The data:
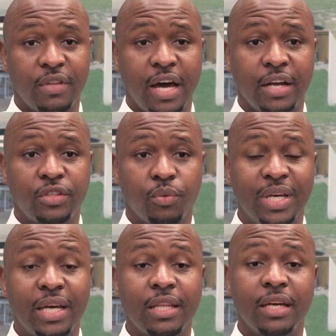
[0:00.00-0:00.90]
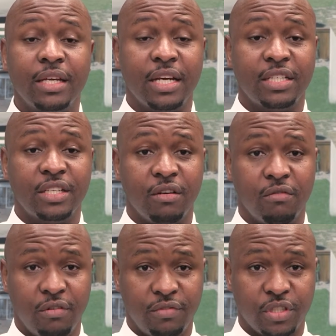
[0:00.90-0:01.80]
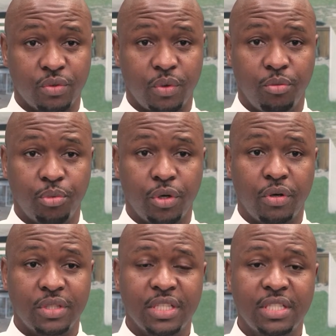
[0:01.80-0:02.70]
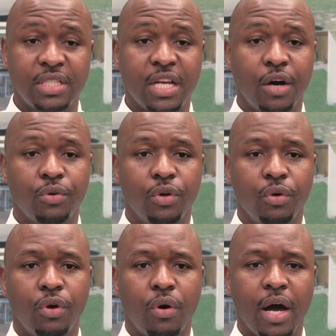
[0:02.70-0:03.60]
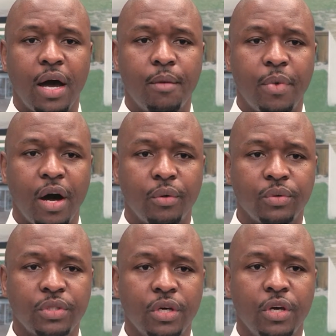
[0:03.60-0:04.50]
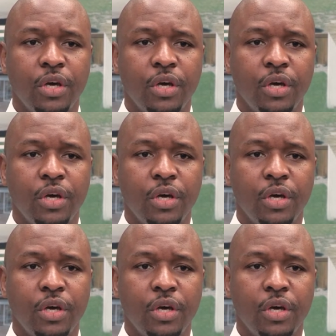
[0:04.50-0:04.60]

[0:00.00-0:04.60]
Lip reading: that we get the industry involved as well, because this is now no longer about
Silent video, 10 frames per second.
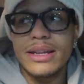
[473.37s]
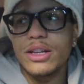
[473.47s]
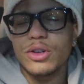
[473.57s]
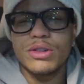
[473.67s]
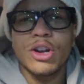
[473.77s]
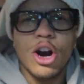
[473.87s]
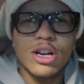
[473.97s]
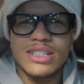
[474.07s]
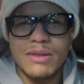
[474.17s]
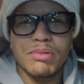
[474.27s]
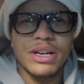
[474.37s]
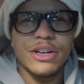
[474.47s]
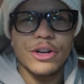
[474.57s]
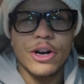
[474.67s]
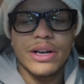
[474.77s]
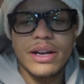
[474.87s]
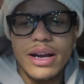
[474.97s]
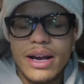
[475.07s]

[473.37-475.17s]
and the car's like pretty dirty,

Task item: The preceding entries are to be written out again exactly, with the pictures removed.

Task output:
[0:00.00-0:00.90]
[0:00.90-0:01.80]
[0:01.80-0:02.70]
[0:02.70-0:03.60]
[0:03.60-0:04.50]
[0:04.50-0:04.60]

[0:00.00-0:04.60]
Lip reading: that we get the industry involved as well, because this is now no longer about
Silent video, 10 frames per second.
[473.37s]
[473.47s]
[473.57s]
[473.67s]
[473.77s]
[473.87s]
[473.97s]
[474.07s]
[474.17s]
[474.27s]
[474.37s]
[474.47s]
[474.57s]
[474.67s]
[474.77s]
[474.87s]
[474.97s]
[475.07s]

[473.37-475.17s]
and the car's like pretty dirty,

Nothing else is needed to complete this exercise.